Case Study 1: StreamFlow ROI and Stakeholder Presentation
Background
StreamFlow's churn prediction model has been in production for three months. The model --- a LightGBM classifier trained on 50,000 subscribers with 19 features --- was built in Chapters 11--19, deployed as a FastAPI endpoint in Chapter 31, monitored for drift in Chapter 32, and audited for fairness in Chapter 33. The customer success team receives a weekly "high-risk" list: subscribers with predicted churn probability above 0.20 get a retention intervention.
The VP of Customer Success, Rachel Torres, loves the model. Her team has been using it to prioritize outreach, and anecdotally, it seems to be working. But anecdotes are not evidence, and Rachel has a budget meeting next week. The CFO wants to know whether the data science infrastructure is worth its cost.
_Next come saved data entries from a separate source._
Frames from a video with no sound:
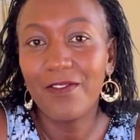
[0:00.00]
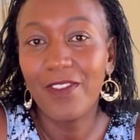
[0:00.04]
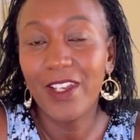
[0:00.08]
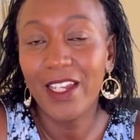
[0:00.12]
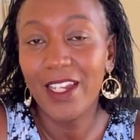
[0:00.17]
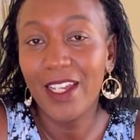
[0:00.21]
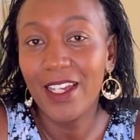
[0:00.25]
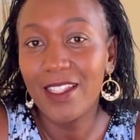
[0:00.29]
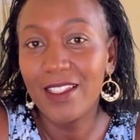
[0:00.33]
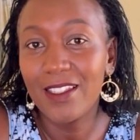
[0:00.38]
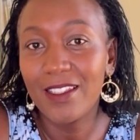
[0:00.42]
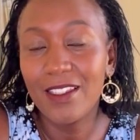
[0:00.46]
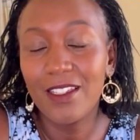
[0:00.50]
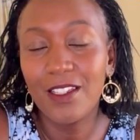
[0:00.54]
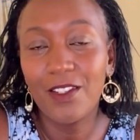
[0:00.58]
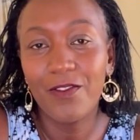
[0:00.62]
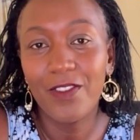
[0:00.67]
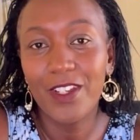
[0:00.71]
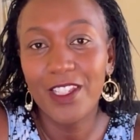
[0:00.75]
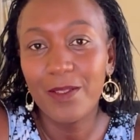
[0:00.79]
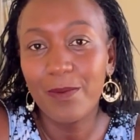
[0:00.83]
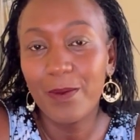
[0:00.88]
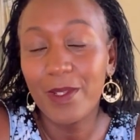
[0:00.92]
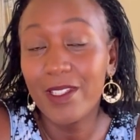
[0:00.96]
finance,
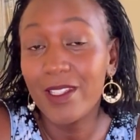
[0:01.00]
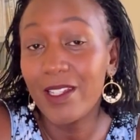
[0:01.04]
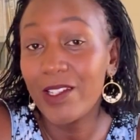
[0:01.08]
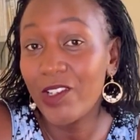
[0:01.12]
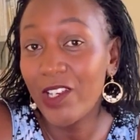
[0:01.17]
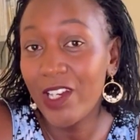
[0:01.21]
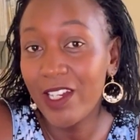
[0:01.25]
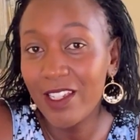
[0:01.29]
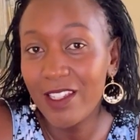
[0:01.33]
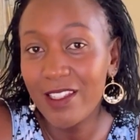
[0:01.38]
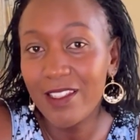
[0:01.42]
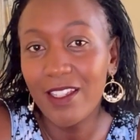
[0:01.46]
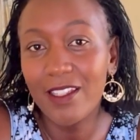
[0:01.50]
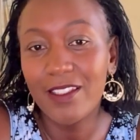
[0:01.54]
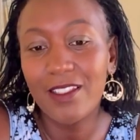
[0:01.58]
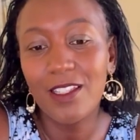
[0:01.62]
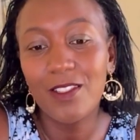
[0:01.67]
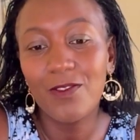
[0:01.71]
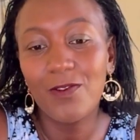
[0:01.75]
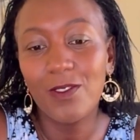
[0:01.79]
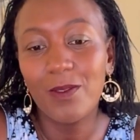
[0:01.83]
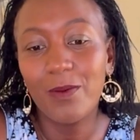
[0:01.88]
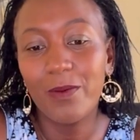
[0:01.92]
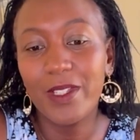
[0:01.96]
investments, and running
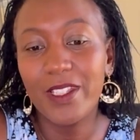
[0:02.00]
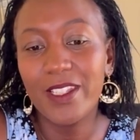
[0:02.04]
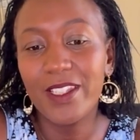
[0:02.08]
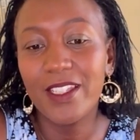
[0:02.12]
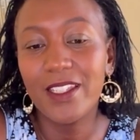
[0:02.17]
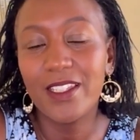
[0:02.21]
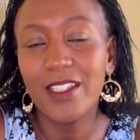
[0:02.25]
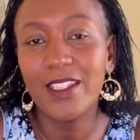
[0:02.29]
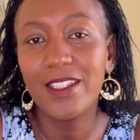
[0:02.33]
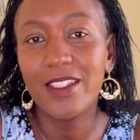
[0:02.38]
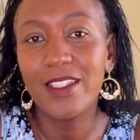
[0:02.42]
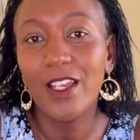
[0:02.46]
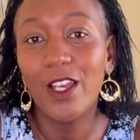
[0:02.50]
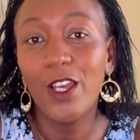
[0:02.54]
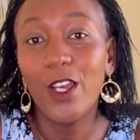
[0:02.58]
successful businesses.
Rachel has asked the data science team for a single slide that proves it.
This case study walks through the full ROI analysis, the stakeholder presentation, and the hard questions that follow.
Phase 1: Gathering the Numbers
The first step is collecting the actual business outcomes, not simulated data.
import numpy as np
import pandas as pd
from sklearn.metrics import confusion_matrix
np.random.seed(42)
# Production data from three months of deployment
# In practice, these come from the monitoring pipeline (Chapter 32)
# and the CRM system that tracks intervention outcomes.
n_subscribers = 10000
# True outcomes: did the subscriber churn within 60 days?
churn_rate = 0.12
y_true = np.random.binomial(1, churn_rate, n_subscribers)
# Model predictions (simulated to match AUC ~ 0.88)
probs = np.where(
y_true == 1,
np.random.beta(4, 2, n_subscribers),
np.random.beta(1.5, 5, n_subscribers),
)
# Current threshold: 0.20 (set in Chapter 16)
threshold = 0.20
y_pred = (probs >= threshold).astype(int)
# Confusion matrix
cm = confusion_matrix(y_true, y_pred)
tn, fp, fn, tp = cm.ravel()
print(f"True Positives: {tp:>6,}")
print(f"False Positives: {fp:>6,}")
print(f"False Negatives: {fn:>6,}")
print(f"True Negatives: {tn:>6,}")
print(f"Precision: {tp / (tp + fp):.3f}")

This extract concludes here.